Y si, por alguna razón, el Señor tiene que ser glorificado con el sacrificio de algunos de nosotros, como fue con los apóstoles que fueron al martirio, diciendo: «No podemos dejar de decir lo que hemos visto y oído» (Hech. 4:20), este mundo verá una generación de creyentes, una iglesia gloriosa, que no le teme a nada ni a nadie, sino al Padre y al Hijo, y que es guiada por el Espíritu Santo.
Los que somos reyes y sacerdotes entendemos que hoy no es el día de reinar, sino el día de interceder. Daniel tenía sabiduría. Él podría haber gobernado allí y lo habría hecho mejor que los reyes de su tiempo. Eso no le fue permitido; pero sí él oraba, y su oración gobernó situaciones que acontecieron después.
Hermanos, unámonos en oración; levantémonos mirando las nubes del cielo y digamos: «Señor, ven pronto». Porque cuando él venga, nosotros seremos manifestados también con él en gloria.

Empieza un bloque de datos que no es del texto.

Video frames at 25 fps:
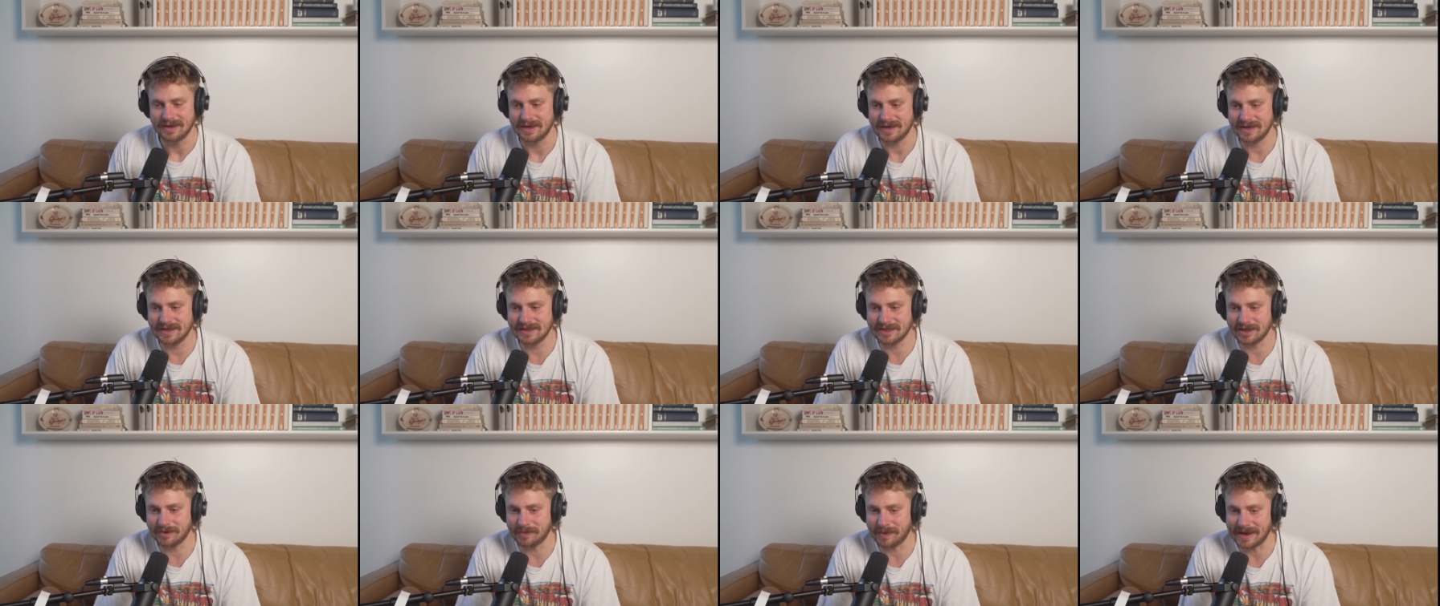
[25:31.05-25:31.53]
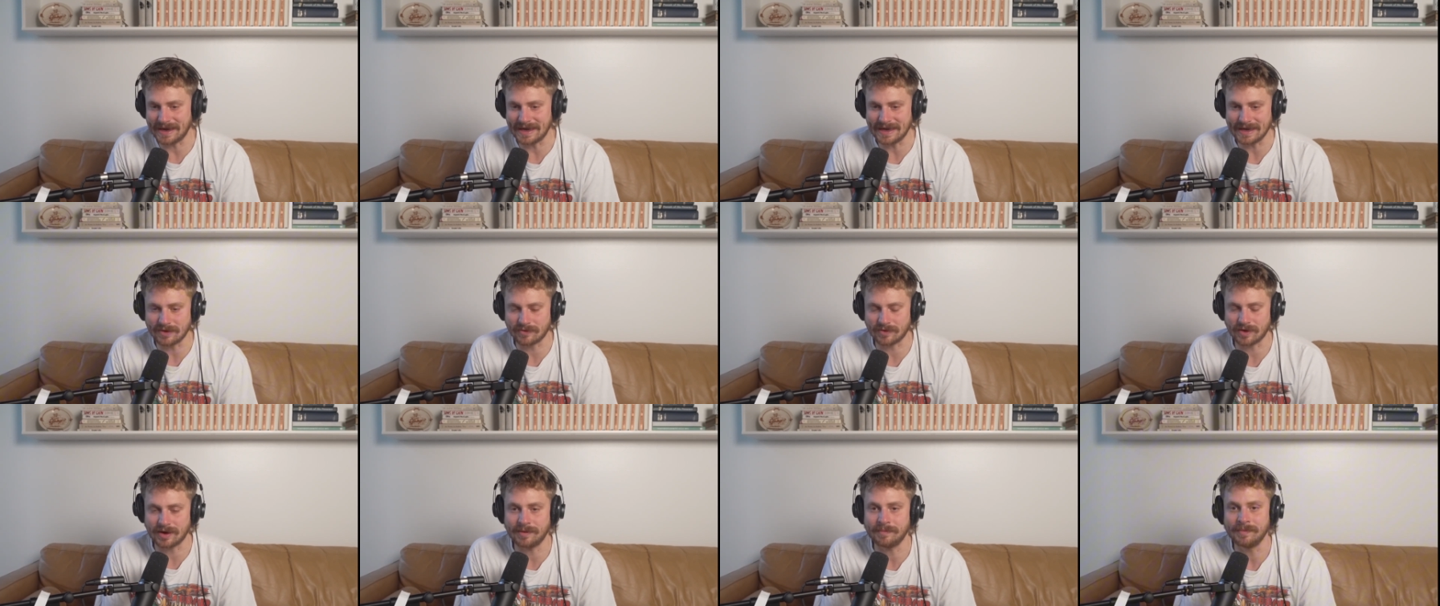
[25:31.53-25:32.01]
in the
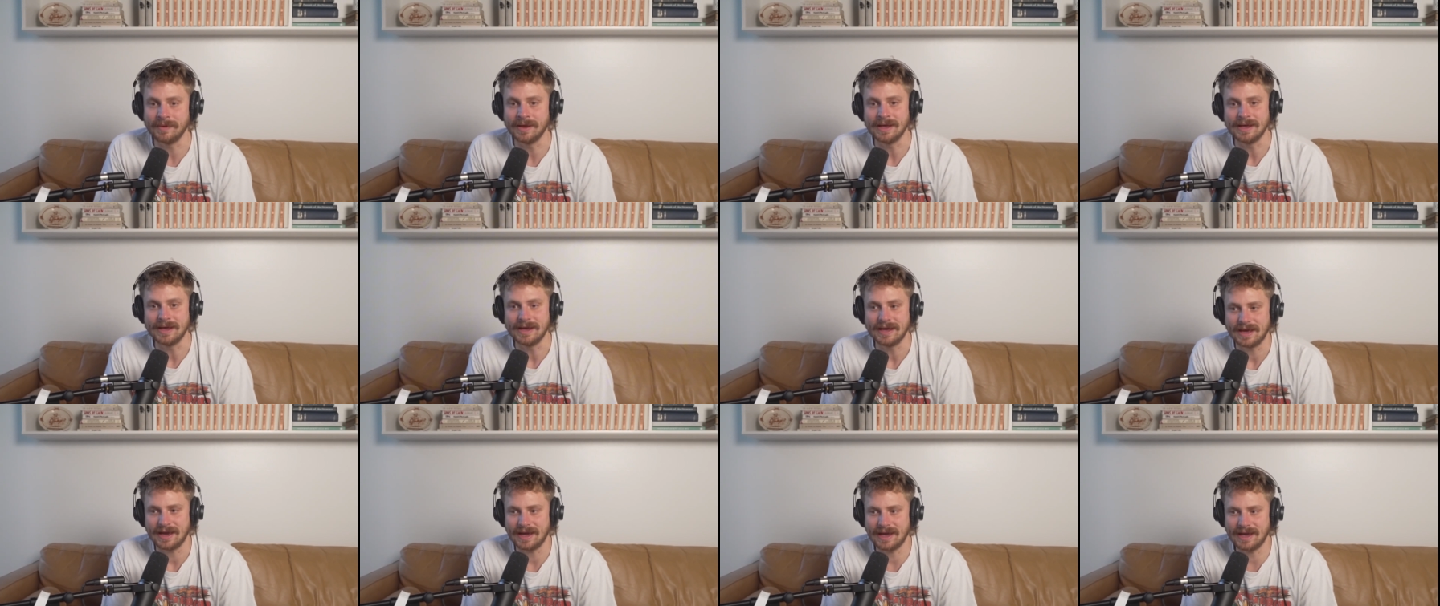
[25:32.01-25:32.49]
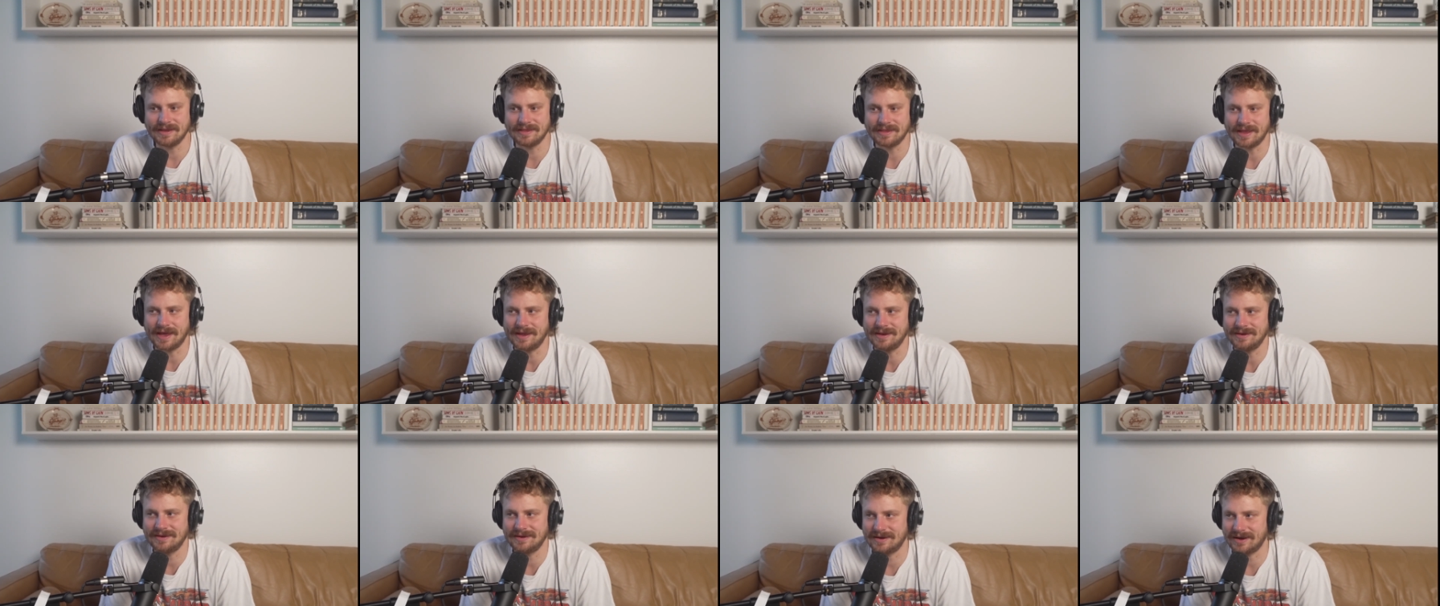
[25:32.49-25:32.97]
waiting room, and
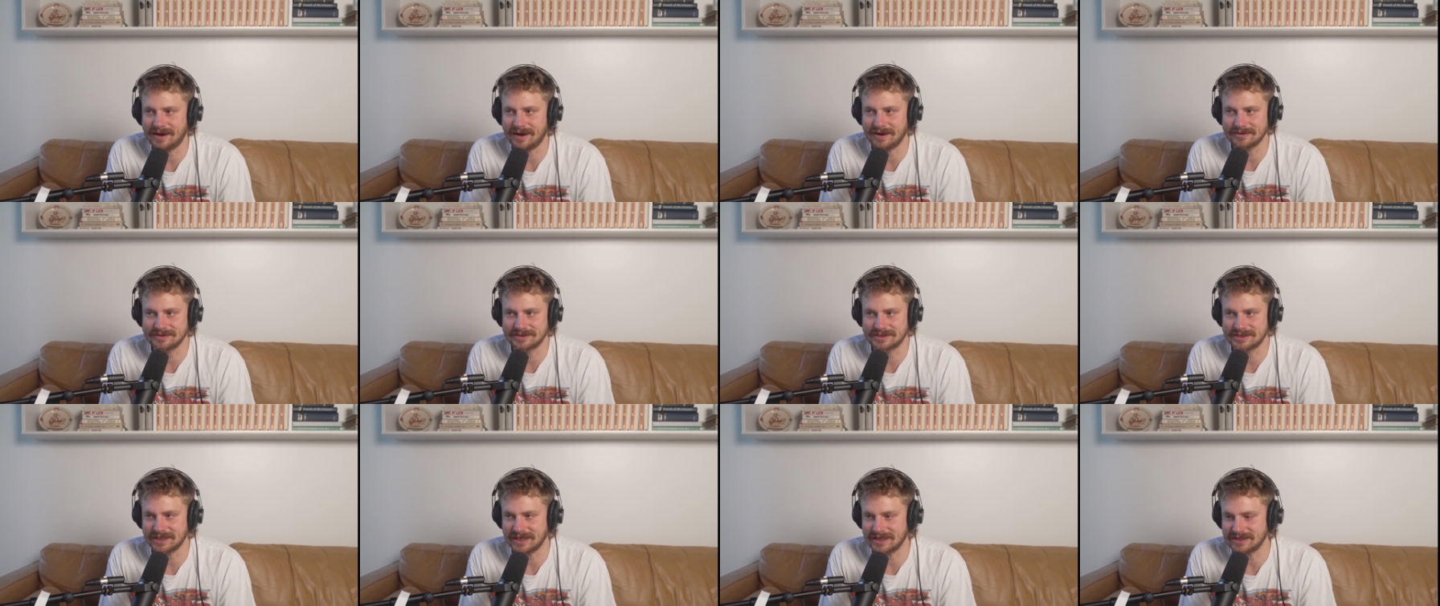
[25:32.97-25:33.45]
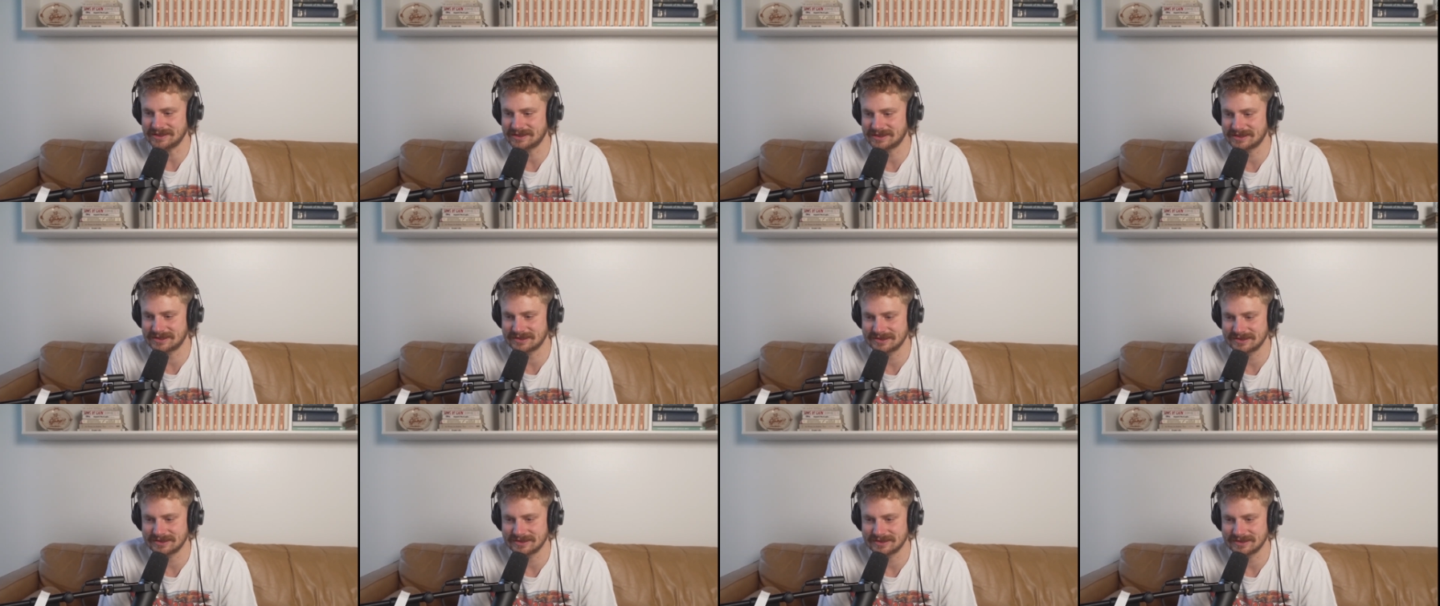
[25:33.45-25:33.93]
then are just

Tenemos un precioso tesoro en estos vasos de barro, pero aliéntese tu corazón: cual sea la tribulación que venga, estemos preparados; no cesemos de confesar el nombre del Señor y de guardar su palabra.

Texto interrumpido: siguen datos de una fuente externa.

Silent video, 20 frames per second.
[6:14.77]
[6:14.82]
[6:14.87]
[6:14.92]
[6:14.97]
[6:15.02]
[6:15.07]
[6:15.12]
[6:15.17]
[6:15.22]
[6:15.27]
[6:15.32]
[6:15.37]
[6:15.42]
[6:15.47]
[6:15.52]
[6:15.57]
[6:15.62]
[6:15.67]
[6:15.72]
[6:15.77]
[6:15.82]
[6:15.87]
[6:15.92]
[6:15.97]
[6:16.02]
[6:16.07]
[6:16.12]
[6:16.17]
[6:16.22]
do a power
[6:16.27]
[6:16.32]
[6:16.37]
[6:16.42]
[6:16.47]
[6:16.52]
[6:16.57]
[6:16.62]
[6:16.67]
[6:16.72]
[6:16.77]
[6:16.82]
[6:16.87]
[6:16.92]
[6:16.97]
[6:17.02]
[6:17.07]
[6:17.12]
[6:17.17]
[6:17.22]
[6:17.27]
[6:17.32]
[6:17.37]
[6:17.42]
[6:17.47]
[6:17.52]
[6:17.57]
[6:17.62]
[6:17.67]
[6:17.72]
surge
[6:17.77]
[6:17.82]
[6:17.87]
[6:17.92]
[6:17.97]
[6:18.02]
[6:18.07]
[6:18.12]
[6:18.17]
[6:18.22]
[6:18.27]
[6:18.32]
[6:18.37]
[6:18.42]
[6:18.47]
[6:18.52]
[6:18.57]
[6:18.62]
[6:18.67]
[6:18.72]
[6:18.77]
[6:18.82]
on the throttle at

Que tu corazón se encienda. Este es el día en que el trono de fuego envía suministro del Espíritu Santo, el mismo fuego del día de Pentecostés. Las lenguas de fuego sean repartidas nuevamente, y sea avivado el fuego del don de Dios que está en todos los santos. No seas contado entre los tibios, porque ya sabes cuál es el fin de aquéllos, sino seamos contados entre aquellos que miramos al cielo, despreciando las dificultades.
Hermano no te dejes seducir por las ideologías de este mundo, porque perecerán. Esas leyes malvadas no durarán mucho. Pronto viene el reino del Señor: él quebrantará a las naciones y las gobernará con vara de hierro.
El tiempo está cerca
«Después me mostró un río limpio de agua de vida, resplandeciente como cristal, que salía del trono de Dios y del Cordero. En medio de la calle de la ciudad, y a uno y otro lado del río, estaba el árbol de la vida, que produce doce frutos, dando cada mes su fruto; y las hojas del árbol eran para la sanidad de las naciones. Y no habrá más maldición; y el trono de Dios y del Cordero estará en ella, y sus siervos le servirán, y verán su rostro, y su nombre estará en sus frentes. No habrá allí más noche; y no tienen necesidad de luz de lámpara, ni de luz del sol, porque Dios el Señor los iluminará; y reinarán por los siglos de los siglos» (Apoc. 22:1-5). ¡Gloria al Señor!
Esta es la visión de Daniel, de nuevo. Aquí está el trono de Dios y el «hijo de hombre que vino hasta el Anciano de días», en Daniel 7:13-14. En los días de Daniel, se le dijo a él, anticipadamente: «Pero tú, Daniel, cierra las palabras y sella el libro hasta el tiempo del fin» (12:4). Pero a Juan se le dijo algo distinto: «No selles las palabras de la profecía de este libro, porque el tiempo está cerca» (Apoc. 22:10).
El reino de los cielos se ha acercado. El Señor nos asignó un reino y nos enseñó a orar: «Venga tu reino». Y esta palabra nos confirma el corazón. Este es el destino de la iglesia: mientras el mundo se desmorona, hay una iglesia que se fortalece. Hemos bebido, y seguiremos bebiendo, aguas vivas de este torrente que fluye el trono de Dios, un río de agua limpia y un fuego que proviene del trono, que no es simple emoción, sino el poder del Señor metido hasta lo más profundo de nuestros corazones.
Síntesis del mensaje impartido en el
Retiro virtual de iglesias en Chile (Enero 2021).